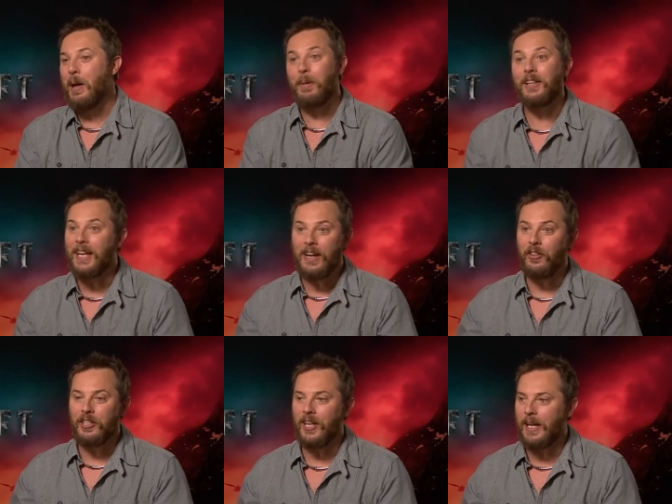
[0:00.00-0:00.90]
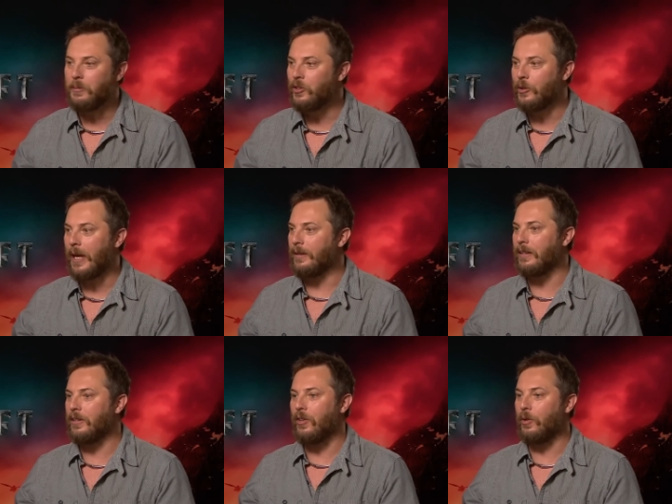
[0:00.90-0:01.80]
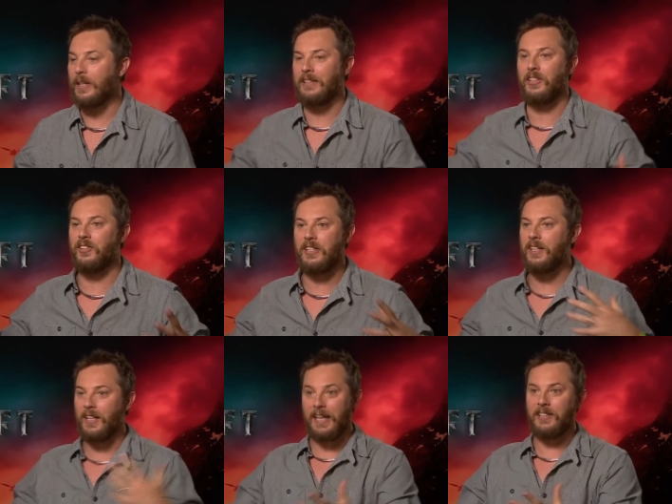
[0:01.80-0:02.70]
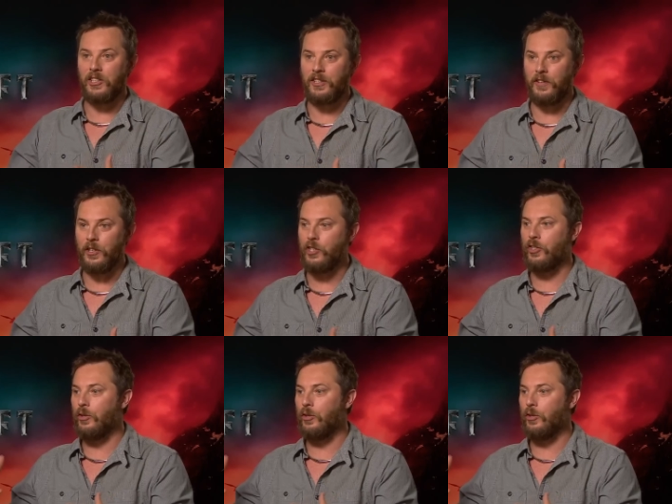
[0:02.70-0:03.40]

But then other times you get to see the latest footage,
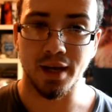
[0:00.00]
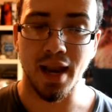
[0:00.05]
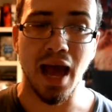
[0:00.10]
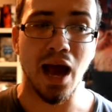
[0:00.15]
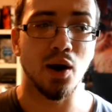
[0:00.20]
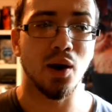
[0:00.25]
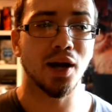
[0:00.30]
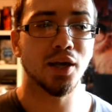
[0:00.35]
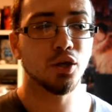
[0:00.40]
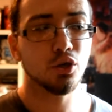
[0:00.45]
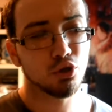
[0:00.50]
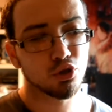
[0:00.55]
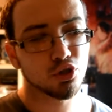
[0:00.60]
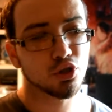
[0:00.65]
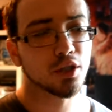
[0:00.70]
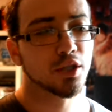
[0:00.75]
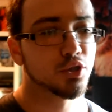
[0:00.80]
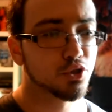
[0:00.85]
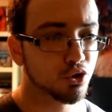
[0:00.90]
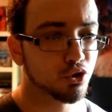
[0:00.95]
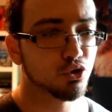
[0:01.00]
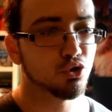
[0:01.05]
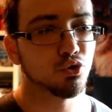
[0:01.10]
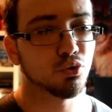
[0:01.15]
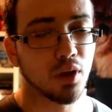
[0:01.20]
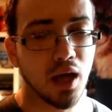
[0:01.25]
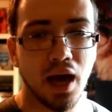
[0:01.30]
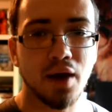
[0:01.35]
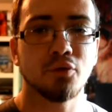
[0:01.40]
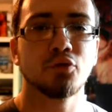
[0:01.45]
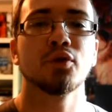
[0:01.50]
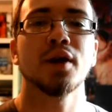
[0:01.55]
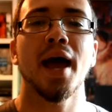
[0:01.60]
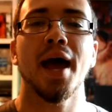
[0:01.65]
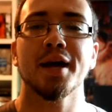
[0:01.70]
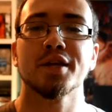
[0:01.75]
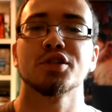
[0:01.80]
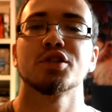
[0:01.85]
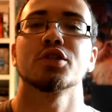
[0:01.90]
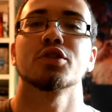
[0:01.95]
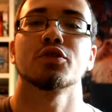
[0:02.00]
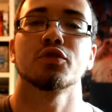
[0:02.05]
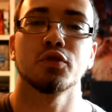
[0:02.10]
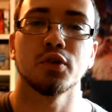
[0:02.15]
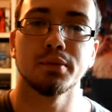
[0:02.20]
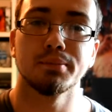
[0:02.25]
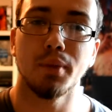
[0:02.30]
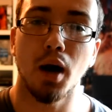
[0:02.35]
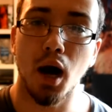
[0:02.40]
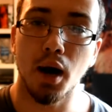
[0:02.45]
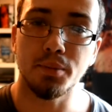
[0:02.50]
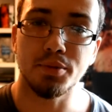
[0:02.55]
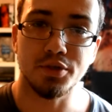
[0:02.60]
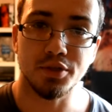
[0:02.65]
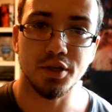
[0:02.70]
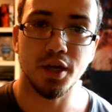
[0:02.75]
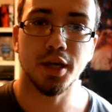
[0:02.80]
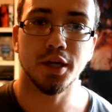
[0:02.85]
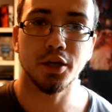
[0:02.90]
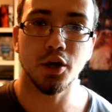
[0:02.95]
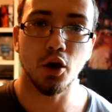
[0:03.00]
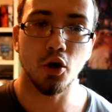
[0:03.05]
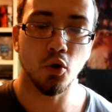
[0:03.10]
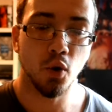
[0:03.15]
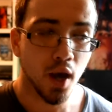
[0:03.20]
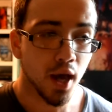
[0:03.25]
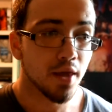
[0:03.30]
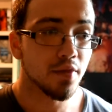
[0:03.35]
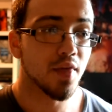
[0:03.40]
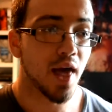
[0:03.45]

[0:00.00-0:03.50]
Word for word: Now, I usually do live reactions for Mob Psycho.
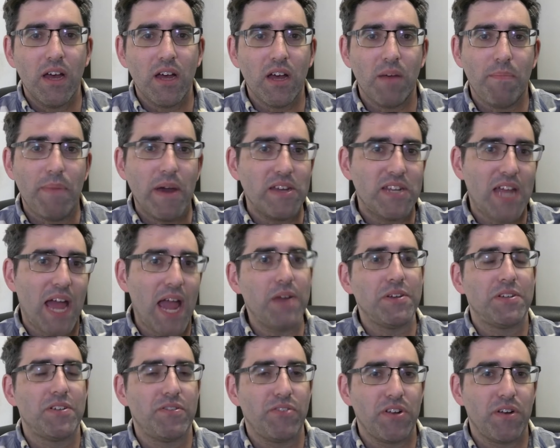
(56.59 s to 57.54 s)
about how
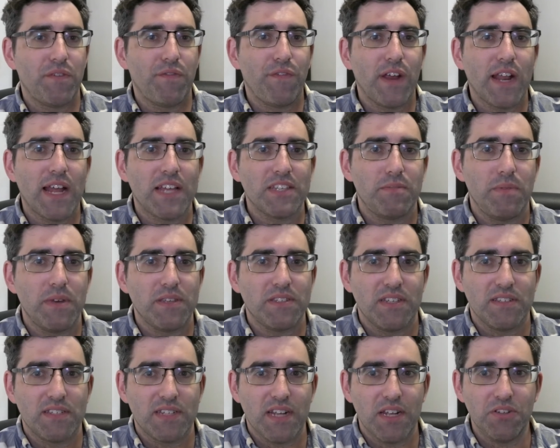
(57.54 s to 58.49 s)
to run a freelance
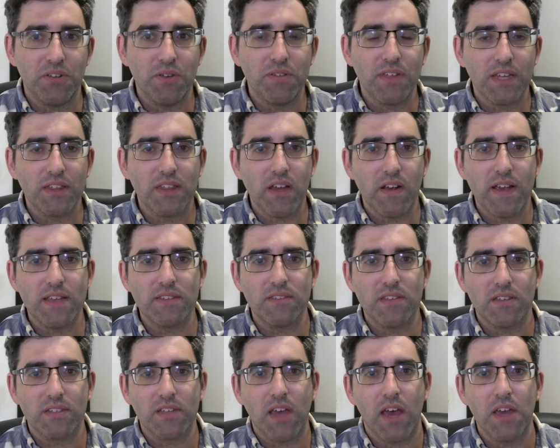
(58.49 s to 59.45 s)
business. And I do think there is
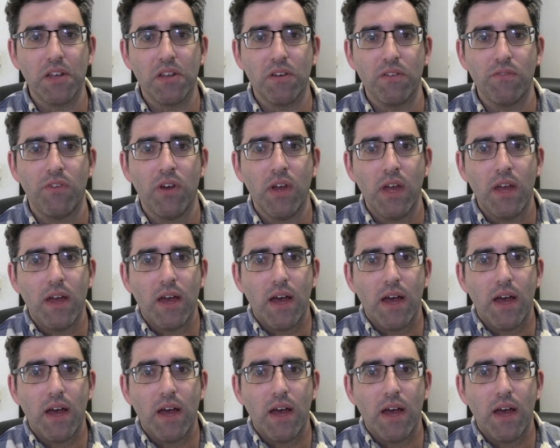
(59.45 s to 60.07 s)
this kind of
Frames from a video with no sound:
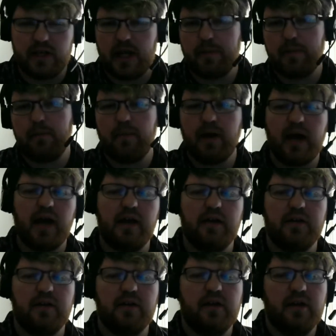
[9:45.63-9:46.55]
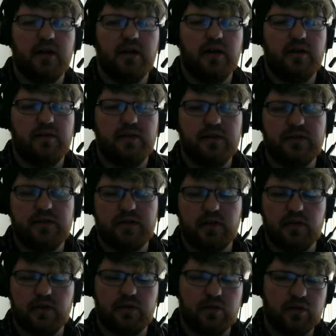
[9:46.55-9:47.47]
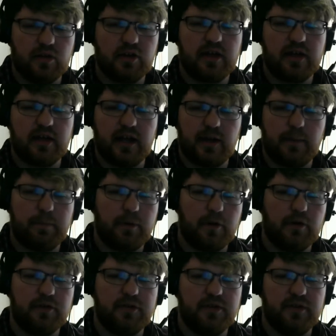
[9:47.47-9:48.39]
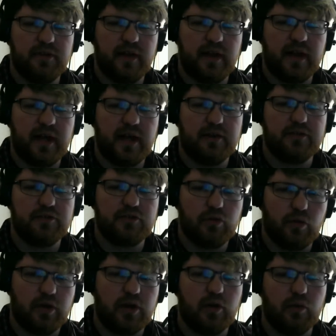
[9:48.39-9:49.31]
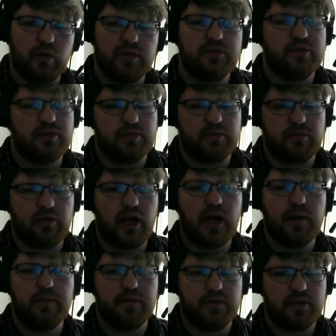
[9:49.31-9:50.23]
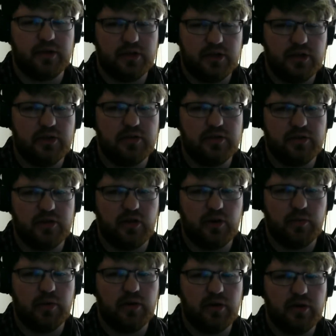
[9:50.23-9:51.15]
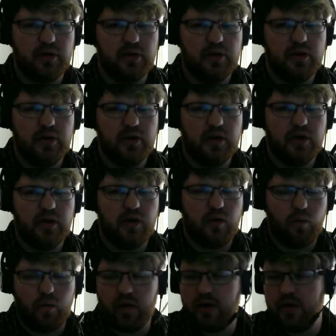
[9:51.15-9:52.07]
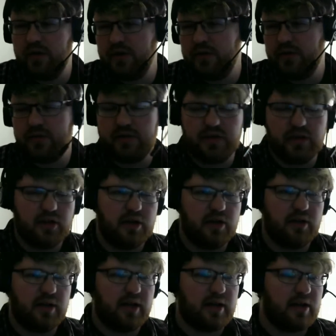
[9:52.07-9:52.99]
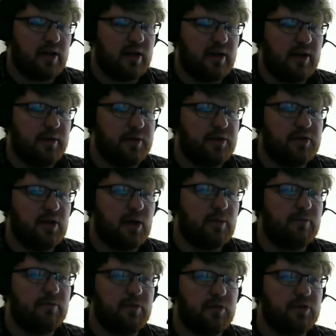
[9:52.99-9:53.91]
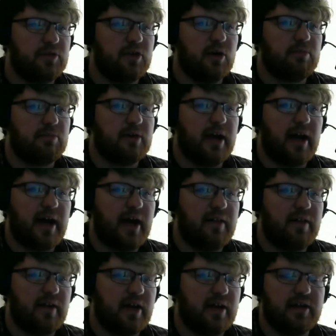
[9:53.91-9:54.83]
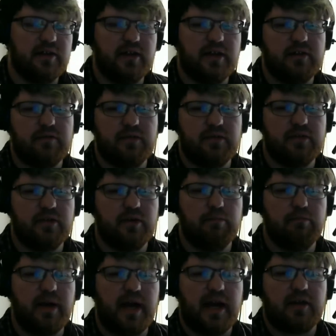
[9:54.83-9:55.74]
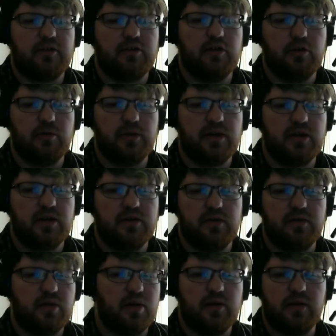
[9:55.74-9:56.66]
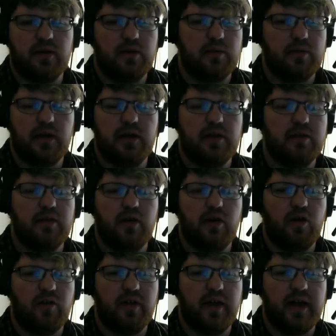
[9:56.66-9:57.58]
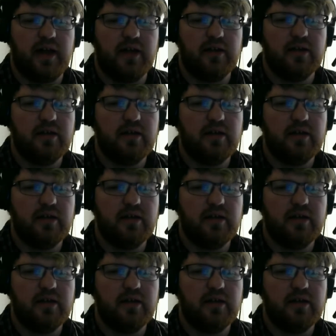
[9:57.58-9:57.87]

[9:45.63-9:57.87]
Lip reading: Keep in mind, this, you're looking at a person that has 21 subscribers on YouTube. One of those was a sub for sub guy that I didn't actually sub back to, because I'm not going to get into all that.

Activity: Repeat the data exactly. No pictures should appear.

Finished task:
[0:00.00-0:00.90]
[0:00.90-0:01.80]
[0:01.80-0:02.70]
[0:02.70-0:03.40]

But then other times you get to see the latest footage,
[0:00.00]
[0:00.05]
[0:00.10]
[0:00.15]
[0:00.20]
[0:00.25]
[0:00.30]
[0:00.35]
[0:00.40]
[0:00.45]
[0:00.50]
[0:00.55]
[0:00.60]
[0:00.65]
[0:00.70]
[0:00.75]
[0:00.80]
[0:00.85]
[0:00.90]
[0:00.95]
[0:01.00]
[0:01.05]
[0:01.10]
[0:01.15]
[0:01.20]
[0:01.25]
[0:01.30]
[0:01.35]
[0:01.40]
[0:01.45]
[0:01.50]
[0:01.55]
[0:01.60]
[0:01.65]
[0:01.70]
[0:01.75]
[0:01.80]
[0:01.85]
[0:01.90]
[0:01.95]
[0:02.00]
[0:02.05]
[0:02.10]
[0:02.15]
[0:02.20]
[0:02.25]
[0:02.30]
[0:02.35]
[0:02.40]
[0:02.45]
[0:02.50]
[0:02.55]
[0:02.60]
[0:02.65]
[0:02.70]
[0:02.75]
[0:02.80]
[0:02.85]
[0:02.90]
[0:02.95]
[0:03.00]
[0:03.05]
[0:03.10]
[0:03.15]
[0:03.20]
[0:03.25]
[0:03.30]
[0:03.35]
[0:03.40]
[0:03.45]

[0:00.00-0:03.50]
Word for word: Now, I usually do live reactions for Mob Psycho.
(56.59 s to 57.54 s)
about how
(57.54 s to 58.49 s)
to run a freelance
(58.49 s to 59.45 s)
business. And I do think there is
(59.45 s to 60.07 s)
this kind of
Frames from a video with no sound:
[9:45.63-9:46.55]
[9:46.55-9:47.47]
[9:47.47-9:48.39]
[9:48.39-9:49.31]
[9:49.31-9:50.23]
[9:50.23-9:51.15]
[9:51.15-9:52.07]
[9:52.07-9:52.99]
[9:52.99-9:53.91]
[9:53.91-9:54.83]
[9:54.83-9:55.74]
[9:55.74-9:56.66]
[9:56.66-9:57.58]
[9:57.58-9:57.87]

[9:45.63-9:57.87]
Lip reading: Keep in mind, this, you're looking at a person that has 21 subscribers on YouTube. One of those was a sub for sub guy that I didn't actually sub back to, because I'm not going to get into all that.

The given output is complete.